İSRAİL ve TERÖRİZM
İsrail’in orta doğudaki insanlık dışı faaliyetleri İsrail’in terör devleti olduğunun kanıtı, ABD’nin ise terörist sevici, dünyadaki bütün terör faaliyetlerinin hamisi ve teröristlerin besicisi olduğu gerçeğini; tüm dünyanın insan olan ve insan hak ve hürriyetlerini savunan halkları tarafından bilinir bilinmektedir.
İsrail terör devletinin, terörist sevici ABD’nin desteği ile Filistin de 40 bini aşkın çocuk, kadın, yaşlı demeden sivil insan ölümüne neden olması, diğer bir ifade ile soykırım yapması dünyanın insan hakları örgütlerinin faaliyetlerini test etmiş ve bu örgütlerin sözde örgütler olduğu ve bu terörü alkışlayan, destekleyen başta ABD ve AB nin payandası oldukları gerçeğini ortaya koymuştur.
Terör devleti İsrail’in Filistin’de yaptığı terör faaliyetlerine bu günlerde (30.09.2024) Lübnan’a başlattığı terör faaliyetleri ile devam etmekte, bağımsız Lübnan devleti bu terör faaliyetlerine devlet olarak askeri gücü ile karşılık vermemiş verememiştir. Lübnan’ın demografik/etnik, dini/mezhebi yapısının (nüfusun yaklaşık %27'sinin Sünni, %27'sinin Şii, %21'inin Maruni, %8'inin Rum Ortodoks, %5'inin Dürzi, %5'inin Melkani ve %1'inin Protestan- dini ve etnik yapısında Sünni, Şii, Alevi ve Dürziler Müslüman kesimi oluştururken, Hristiyan kesim ise Maruni, Rum Katolik, Ermeni Ortodoks, Ermeni Katolik, Süryani Ortodoks, Süryani Katolik, Keldani, Aşuri, Kıpti Ortodoks ve Kıpti Katolik gibi mezheplerden oluşuyor. Lübnan’ın yüzde 60'ı Hristiyan, yüzde 40'ı Müslüman.) Lübnan’ın demografik/etnik, dini/mezhebi yapısının İsrail’in terör faaliyetlerine karşılık verememesindeki rolü büyük olmakla birlikte, dünyada yaşanan bütün kirli işlerin planlayıcısı ve hamisi ABD’nin rolü vardır.

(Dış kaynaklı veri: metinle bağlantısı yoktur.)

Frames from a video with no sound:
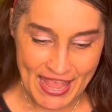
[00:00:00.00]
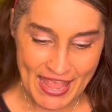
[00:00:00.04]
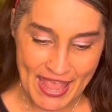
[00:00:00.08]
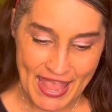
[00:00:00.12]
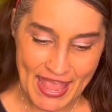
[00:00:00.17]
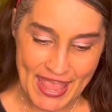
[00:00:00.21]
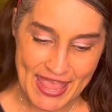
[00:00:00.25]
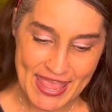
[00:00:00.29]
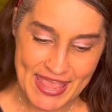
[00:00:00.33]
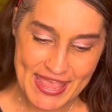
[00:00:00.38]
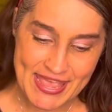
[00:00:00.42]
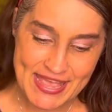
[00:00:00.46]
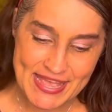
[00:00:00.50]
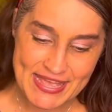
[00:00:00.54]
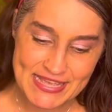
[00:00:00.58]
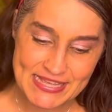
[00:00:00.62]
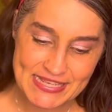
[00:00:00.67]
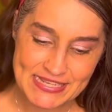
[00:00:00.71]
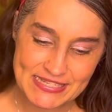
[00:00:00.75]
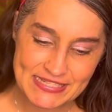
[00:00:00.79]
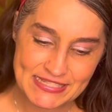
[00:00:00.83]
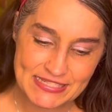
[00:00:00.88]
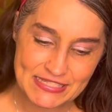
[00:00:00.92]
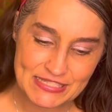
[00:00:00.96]

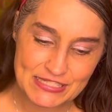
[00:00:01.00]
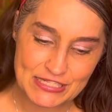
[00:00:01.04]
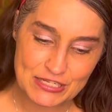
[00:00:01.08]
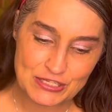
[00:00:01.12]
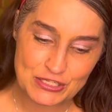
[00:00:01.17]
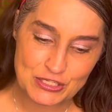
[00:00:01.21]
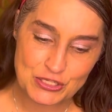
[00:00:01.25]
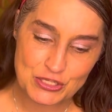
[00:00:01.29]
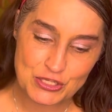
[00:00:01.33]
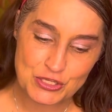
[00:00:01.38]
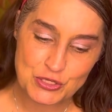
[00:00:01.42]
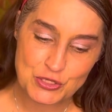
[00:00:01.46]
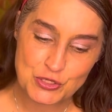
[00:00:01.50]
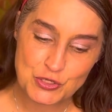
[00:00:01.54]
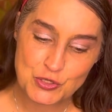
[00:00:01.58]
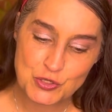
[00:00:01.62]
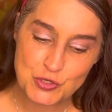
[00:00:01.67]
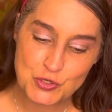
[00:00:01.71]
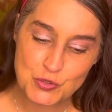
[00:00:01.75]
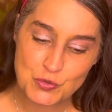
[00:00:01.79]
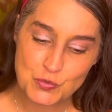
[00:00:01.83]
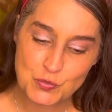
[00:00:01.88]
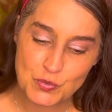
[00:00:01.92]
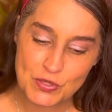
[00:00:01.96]
And
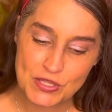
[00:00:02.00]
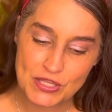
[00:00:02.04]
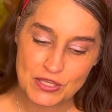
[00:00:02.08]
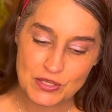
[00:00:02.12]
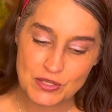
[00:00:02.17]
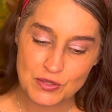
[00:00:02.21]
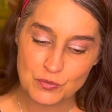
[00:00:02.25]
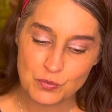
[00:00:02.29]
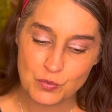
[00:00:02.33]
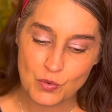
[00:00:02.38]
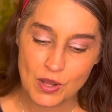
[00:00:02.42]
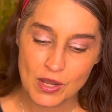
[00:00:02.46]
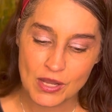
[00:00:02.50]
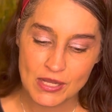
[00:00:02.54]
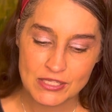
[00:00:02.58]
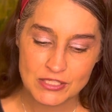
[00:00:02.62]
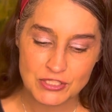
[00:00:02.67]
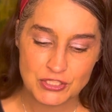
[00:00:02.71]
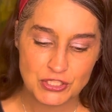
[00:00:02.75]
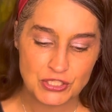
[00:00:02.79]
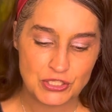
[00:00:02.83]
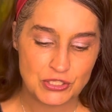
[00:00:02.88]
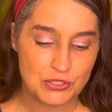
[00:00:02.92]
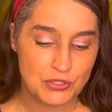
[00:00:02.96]
you will want
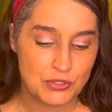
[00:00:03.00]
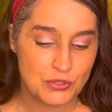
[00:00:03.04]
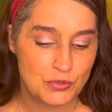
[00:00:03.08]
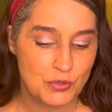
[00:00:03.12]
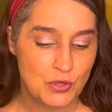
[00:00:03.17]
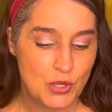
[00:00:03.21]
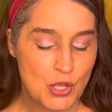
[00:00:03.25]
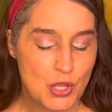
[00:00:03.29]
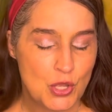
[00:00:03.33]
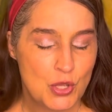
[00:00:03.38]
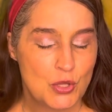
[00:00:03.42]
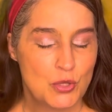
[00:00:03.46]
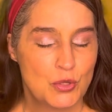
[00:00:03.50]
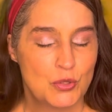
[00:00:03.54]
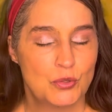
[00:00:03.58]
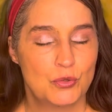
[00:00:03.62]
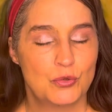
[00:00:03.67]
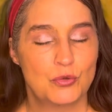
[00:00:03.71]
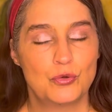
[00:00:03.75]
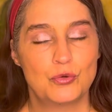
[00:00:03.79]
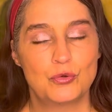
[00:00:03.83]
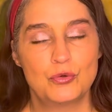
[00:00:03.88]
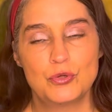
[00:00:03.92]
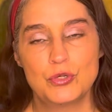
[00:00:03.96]
to
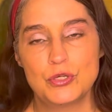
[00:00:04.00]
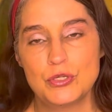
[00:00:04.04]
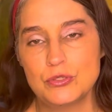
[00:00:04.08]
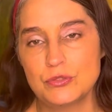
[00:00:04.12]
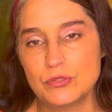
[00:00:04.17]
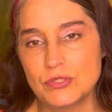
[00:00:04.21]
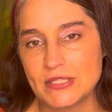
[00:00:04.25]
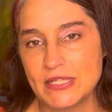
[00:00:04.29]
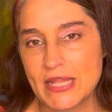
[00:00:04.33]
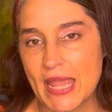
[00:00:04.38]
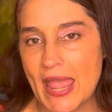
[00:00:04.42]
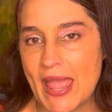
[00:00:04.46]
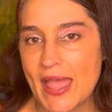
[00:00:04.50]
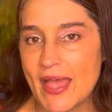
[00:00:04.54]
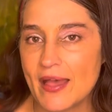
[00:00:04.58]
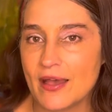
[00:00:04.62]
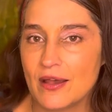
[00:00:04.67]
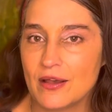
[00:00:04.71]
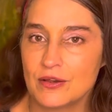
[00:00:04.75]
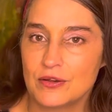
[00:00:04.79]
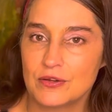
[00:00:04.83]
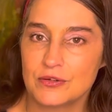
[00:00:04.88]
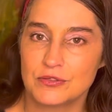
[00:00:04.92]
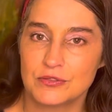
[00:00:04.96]
root
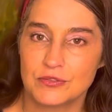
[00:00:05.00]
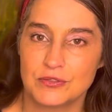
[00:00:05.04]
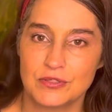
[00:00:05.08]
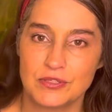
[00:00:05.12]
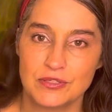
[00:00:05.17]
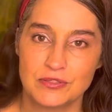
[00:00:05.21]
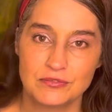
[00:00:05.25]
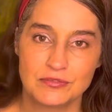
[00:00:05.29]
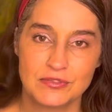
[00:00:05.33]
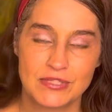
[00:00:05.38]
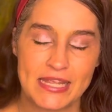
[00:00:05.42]
down,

Bölgede söz sahibi olduğunu ifade eden ve dünyaya bu şekilde iletim yapan ülkelerin İsrail terör devletinin terör faaliyetlerine karşı suskun kalmaları AB ve ABD’nin uşaklığını yapmalarının yanı sıra petrol zenginliği ile rahatlarının bozulmamasını isteyen insanlıktan nasibini almamış bir avuç kral, kralcı, veliaht prens ve bunların gölgesinde elit yaşayan yönetimde söz sahibi yandaşların, sülüklerin bölge ülke yönetimlerini elinde bulundurması sonucudur.